Plica is a genus of tropidurid lizards found in South America and the Caribbean. Species in the genus Plica are arboreal, medium-sized lizards.

==Taxonomy==
For a long time, the genus Plica was considered to include four species: two relatively widespread ones (P. plica and P. umbra) and two tepuis-associated species with narrow distributions (P. lumaria and P. pansticta).
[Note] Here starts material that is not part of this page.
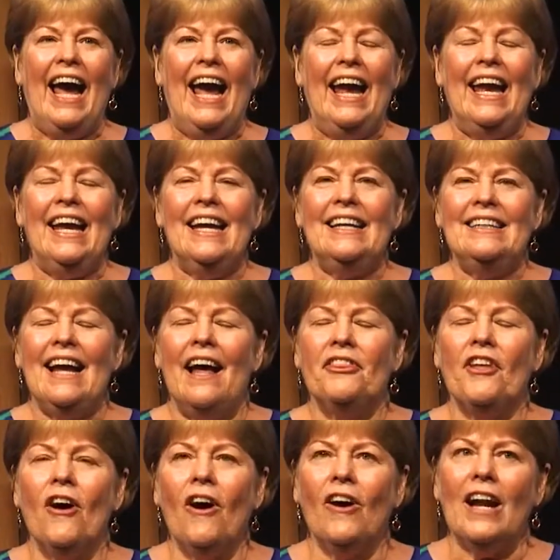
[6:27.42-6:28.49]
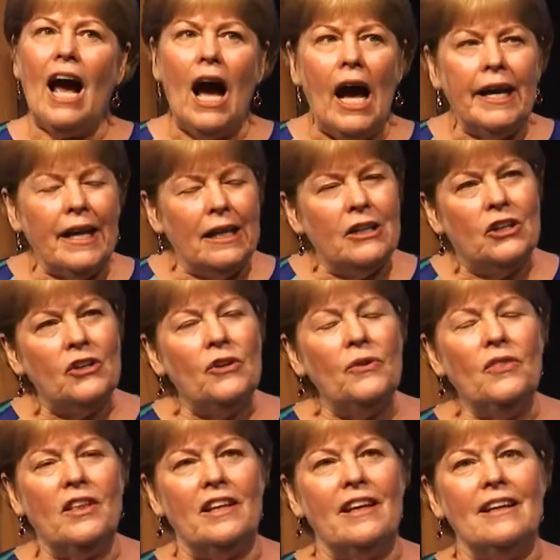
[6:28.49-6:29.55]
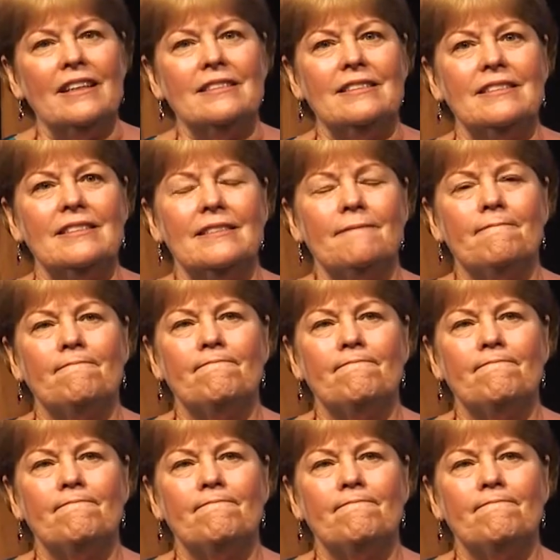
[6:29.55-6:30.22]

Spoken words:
And I thought, I can do this.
However, recent research has shown that P. plica is a cryptic species complex, and four new species were described in 2013. The species count will likely increase as there are still several undescribed species.

==Species==
The currently recognized species are the following:
- Plica lumaria Donnelly & C. Myers, 1991
- Plica pansticta (C. Myers & Donnelly, 2001)
- Plica plica (Linnaeus, 1758) – collared tree runner, tree runner
- Plica umbra (Linnaeus, 1758) – blue-lipped tree lizard, harlequin racerunner
Formerly included in Plica plica:
- Plica caribeana Murphy & Jowers, 2013 – Caribbean treerunner
- Plica kathleenae Murphy & Jowers, 2013 – Kathleen's treerunner
- Plica medemi Murphy & Jowers, 2013 – Medem's treerunner
- Plica rayi Murphy & Jowers, 2013 – Ray's treerunner

Nota bene: A binomial authority in parentheses indicates that the species was originally described in a genus other than Plica.